● EXERCISE BRIEF
Only the lines from the one with "[0:04.50-0:05.40]" through the end of the data below belong in the answer, restated word for word, pictures excluded.

-*-

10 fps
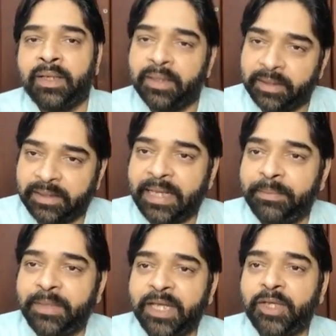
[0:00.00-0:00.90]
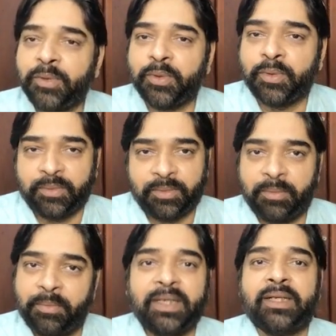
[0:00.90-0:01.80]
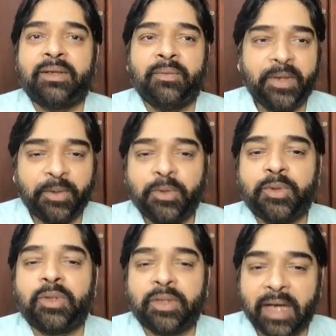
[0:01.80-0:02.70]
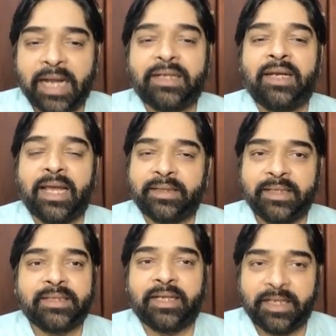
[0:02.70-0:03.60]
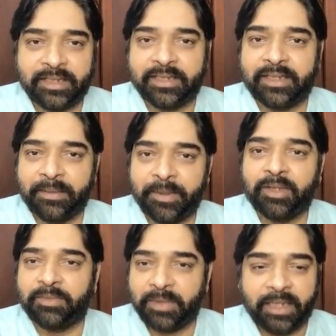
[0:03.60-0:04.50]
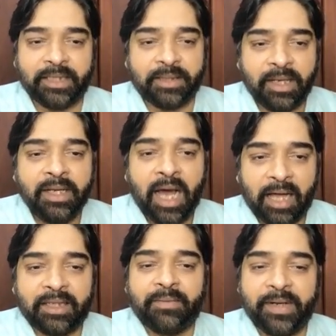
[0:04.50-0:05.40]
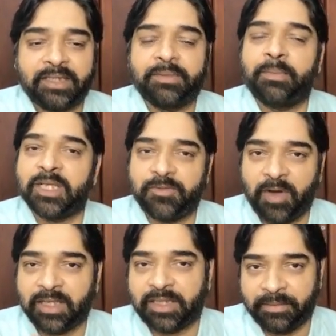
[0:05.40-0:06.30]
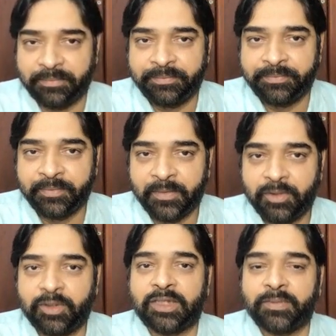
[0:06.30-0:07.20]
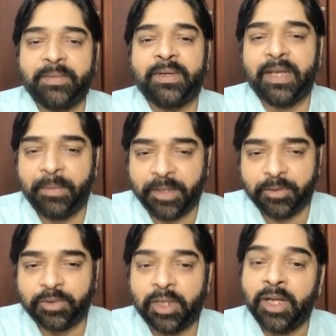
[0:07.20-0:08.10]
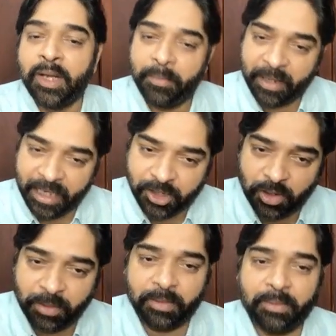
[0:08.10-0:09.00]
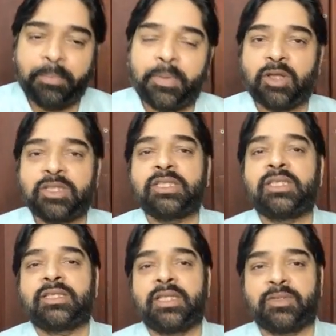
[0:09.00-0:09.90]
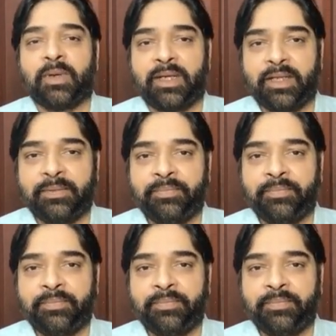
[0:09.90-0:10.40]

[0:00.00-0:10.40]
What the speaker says: The same thing you do, but we don't write like this unnecessary, because that is the other way, it's much faster. So that's why we never use it. But actual process is this only.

-*-

● RESPONSE
[0:04.50-0:05.40]
[0:05.40-0:06.30]
[0:06.30-0:07.20]
[0:07.20-0:08.10]
[0:08.10-0:09.00]
[0:09.00-0:09.90]
[0:09.90-0:10.40]

[0:00.00-0:10.40]
What the speaker says: The same thing you do, but we don't write like this unnecessary, because that is the other way, it's much faster. So that's why we never use it. But actual process is this only.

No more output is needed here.